### Saved data entries

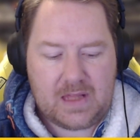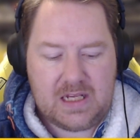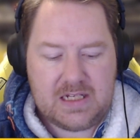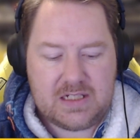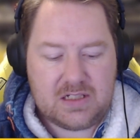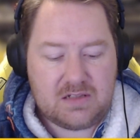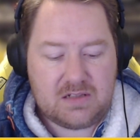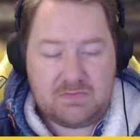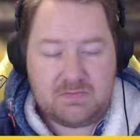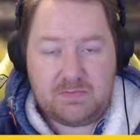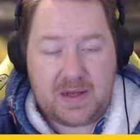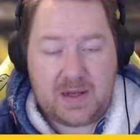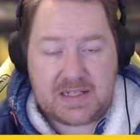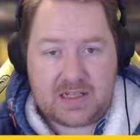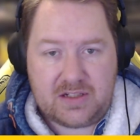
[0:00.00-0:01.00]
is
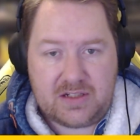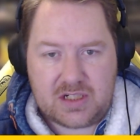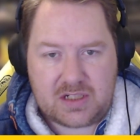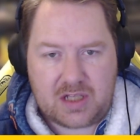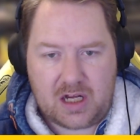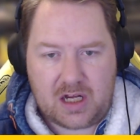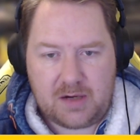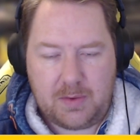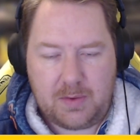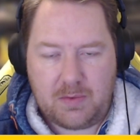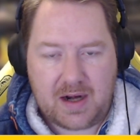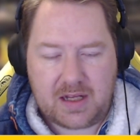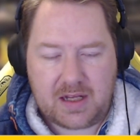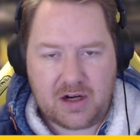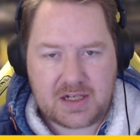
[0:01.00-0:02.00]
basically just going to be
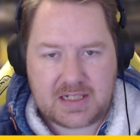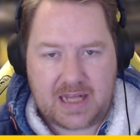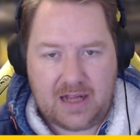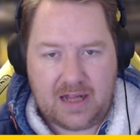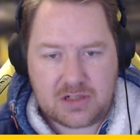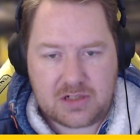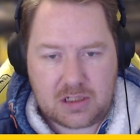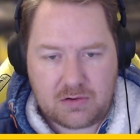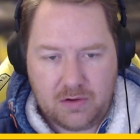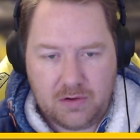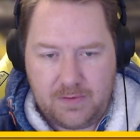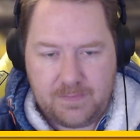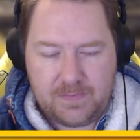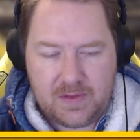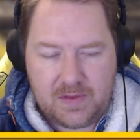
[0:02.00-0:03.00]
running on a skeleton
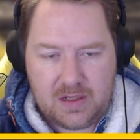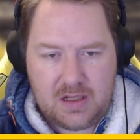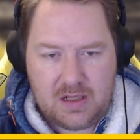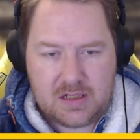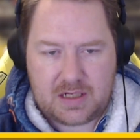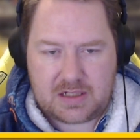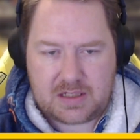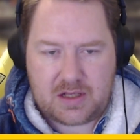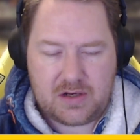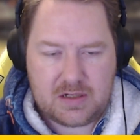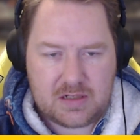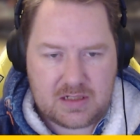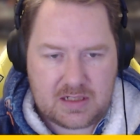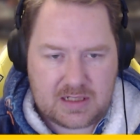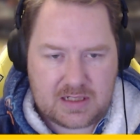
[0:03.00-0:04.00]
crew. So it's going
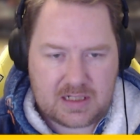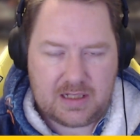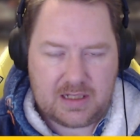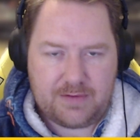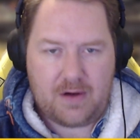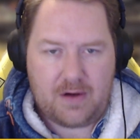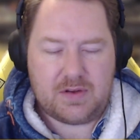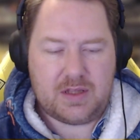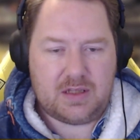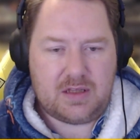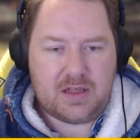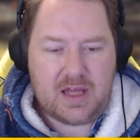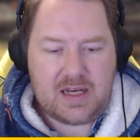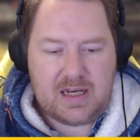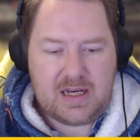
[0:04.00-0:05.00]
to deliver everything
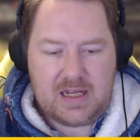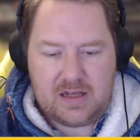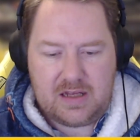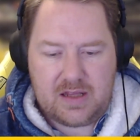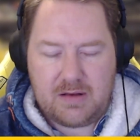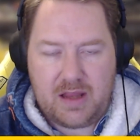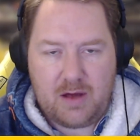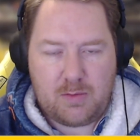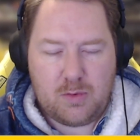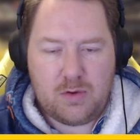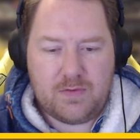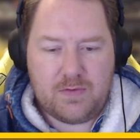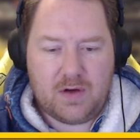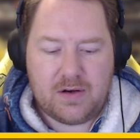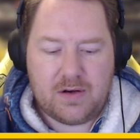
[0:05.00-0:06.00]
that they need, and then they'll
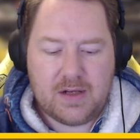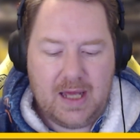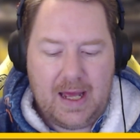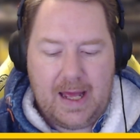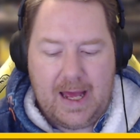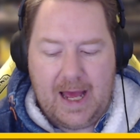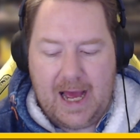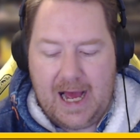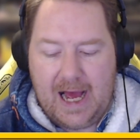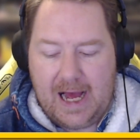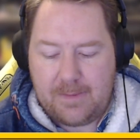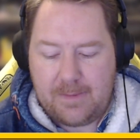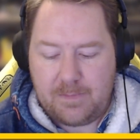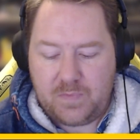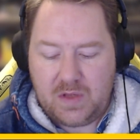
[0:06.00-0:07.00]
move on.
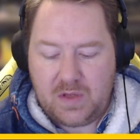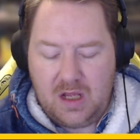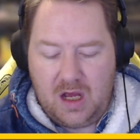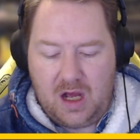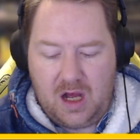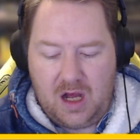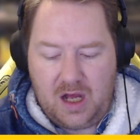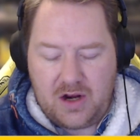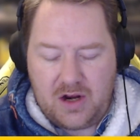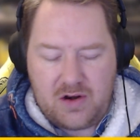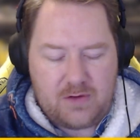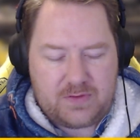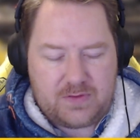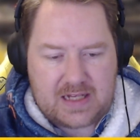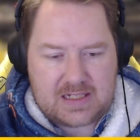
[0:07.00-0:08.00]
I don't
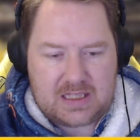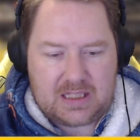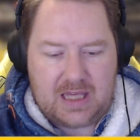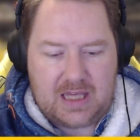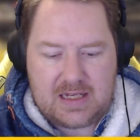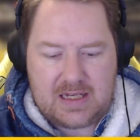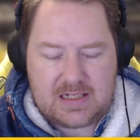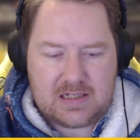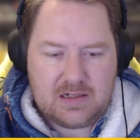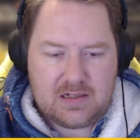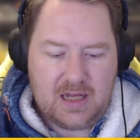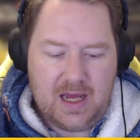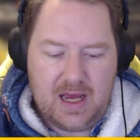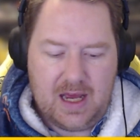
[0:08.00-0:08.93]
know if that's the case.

### Directions for this task
Take every entry and repeat it verbatim, minus the pictures.

### Solution below
[0:00.00-0:01.00]
is
[0:01.00-0:02.00]
basically just going to be
[0:02.00-0:03.00]
running on a skeleton
[0:03.00-0:04.00]
crew. So it's going
[0:04.00-0:05.00]
to deliver everything
[0:05.00-0:06.00]
that they need, and then they'll
[0:06.00-0:07.00]
move on.
[0:07.00-0:08.00]
I don't
[0:08.00-0:08.93]
know if that's the case.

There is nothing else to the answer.